Siberling's secretary was mad. Nudger had missed his appointment, actually stood up the prestigious firm of Elbert and Stein. It must have been like a slap in the face. No, Mr. Siberling wouldn't be in anymore today. Nudger tried honesty and explained to her that he wanted to talk to Siberling about Curtis Colt, and time was fleeting. She was unimpressed but said she would leave a message for Mr. Siber- ling. Nudger got the impression that, like Curtis Colt, he'd have to murder someone to get to see Siberling. He had a victim in mind.

After hanging up the phone, he sat for a few minutes, then lifted the receiver again.
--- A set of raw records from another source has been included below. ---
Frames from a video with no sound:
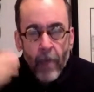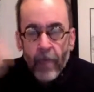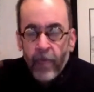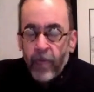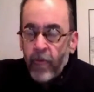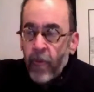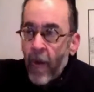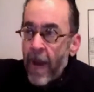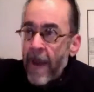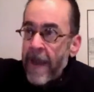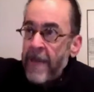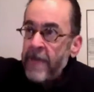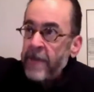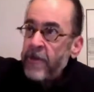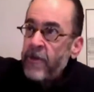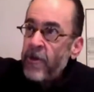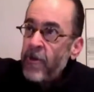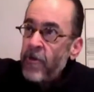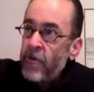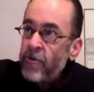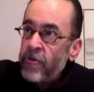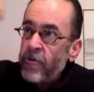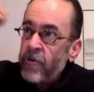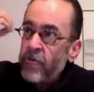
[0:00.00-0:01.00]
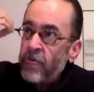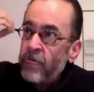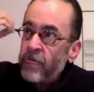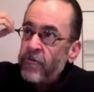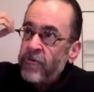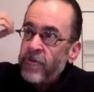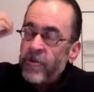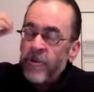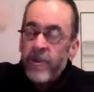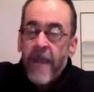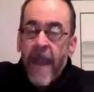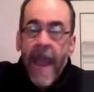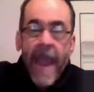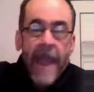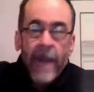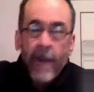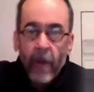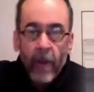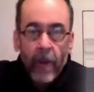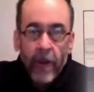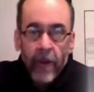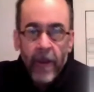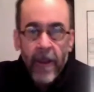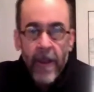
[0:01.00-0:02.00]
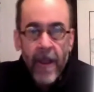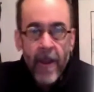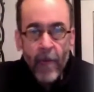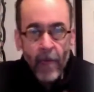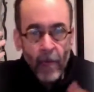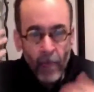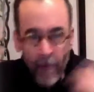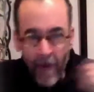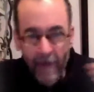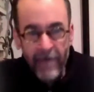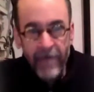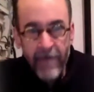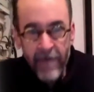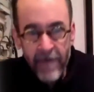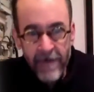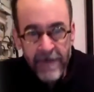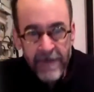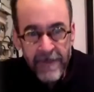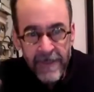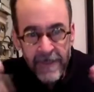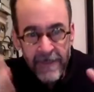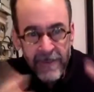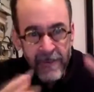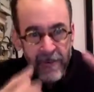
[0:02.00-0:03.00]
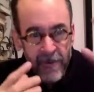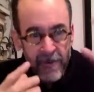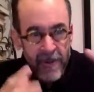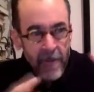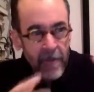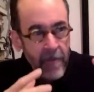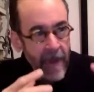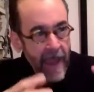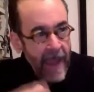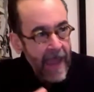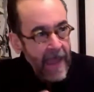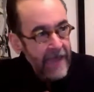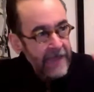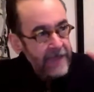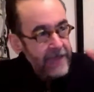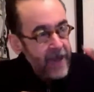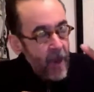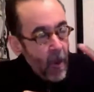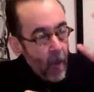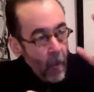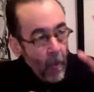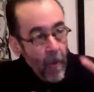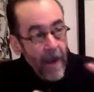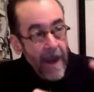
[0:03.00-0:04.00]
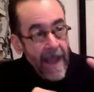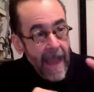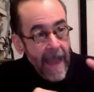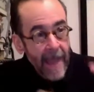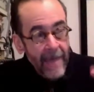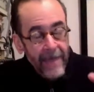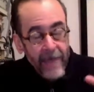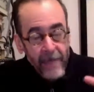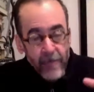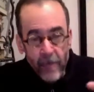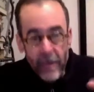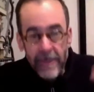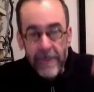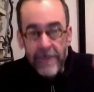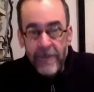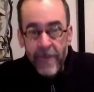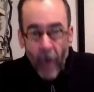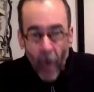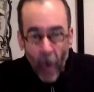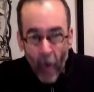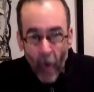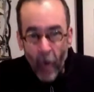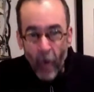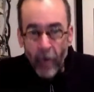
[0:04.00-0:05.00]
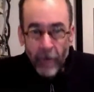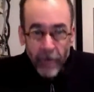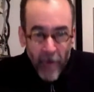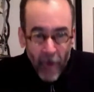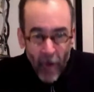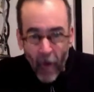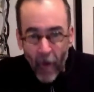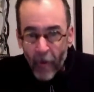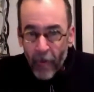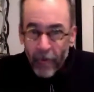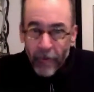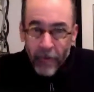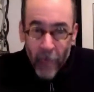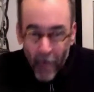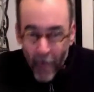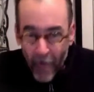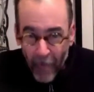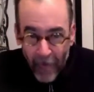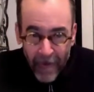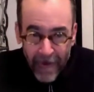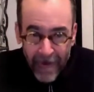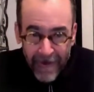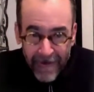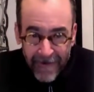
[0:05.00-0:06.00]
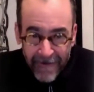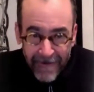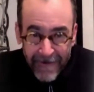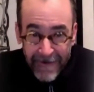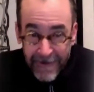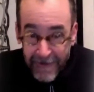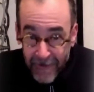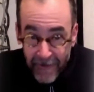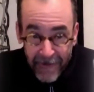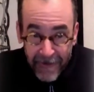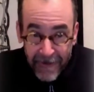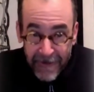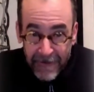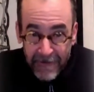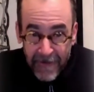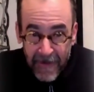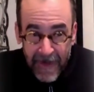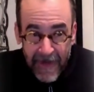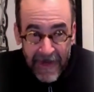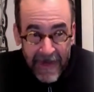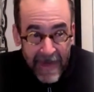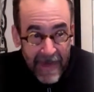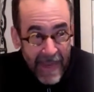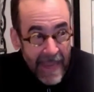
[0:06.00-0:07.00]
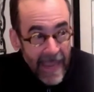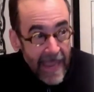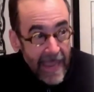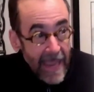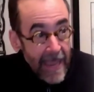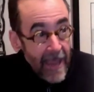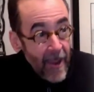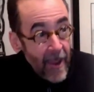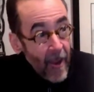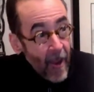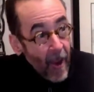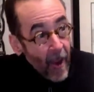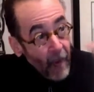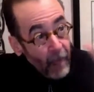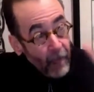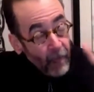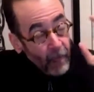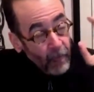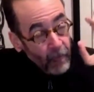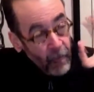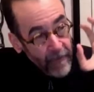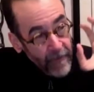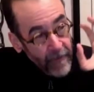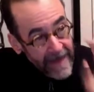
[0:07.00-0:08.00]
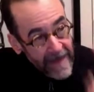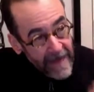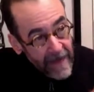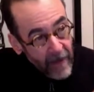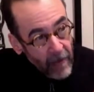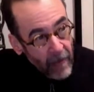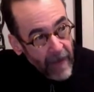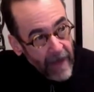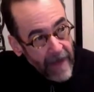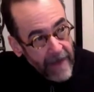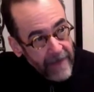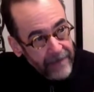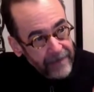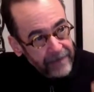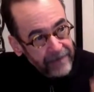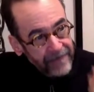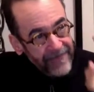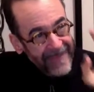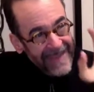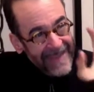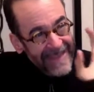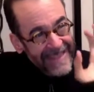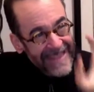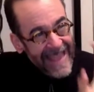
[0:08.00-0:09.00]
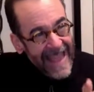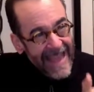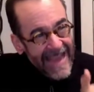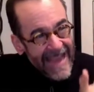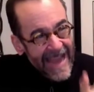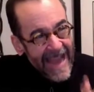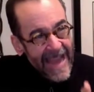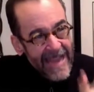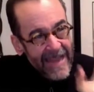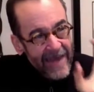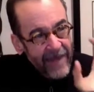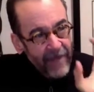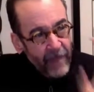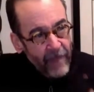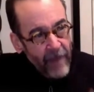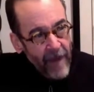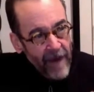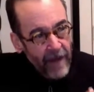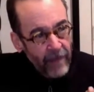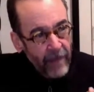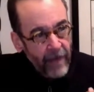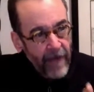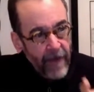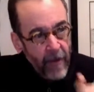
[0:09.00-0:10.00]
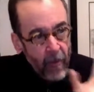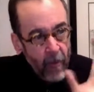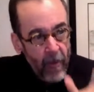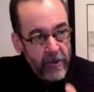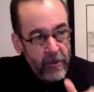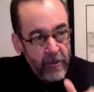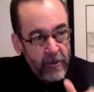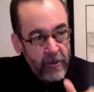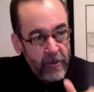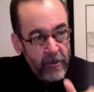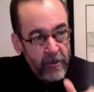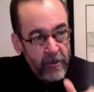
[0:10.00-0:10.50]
trying to channel references to the past. What happens when these old cold warriors, so to speak, reiterate that kind of rhetoric, which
If one lawyer wouldn't do, he'd try another. Welborne Colt was easier to see than Charles Siberling. There was no one else in his office in the Belmont Building on South Central in Clayton. His partners, the 'Edmundsen and Keane' lettered above 'Colt' on the frosted glass door, were at lunch, Colt explained. As were the secretary and paralegal who usually sat at the semicircular desk in the reception area. The building was full of lawyers' offices; at first Colt thought Nudger had wandered in by mistake, someone else's client. When Nudger mentioned Curtis' name, Colt's gaunt, strong features darkened and his body tensed, but he smiled.

'Who hired you to hash over my brother's case?' he asked.

'A woman who cares about him,' Nudger said. You had to play your cards tight with these legal types.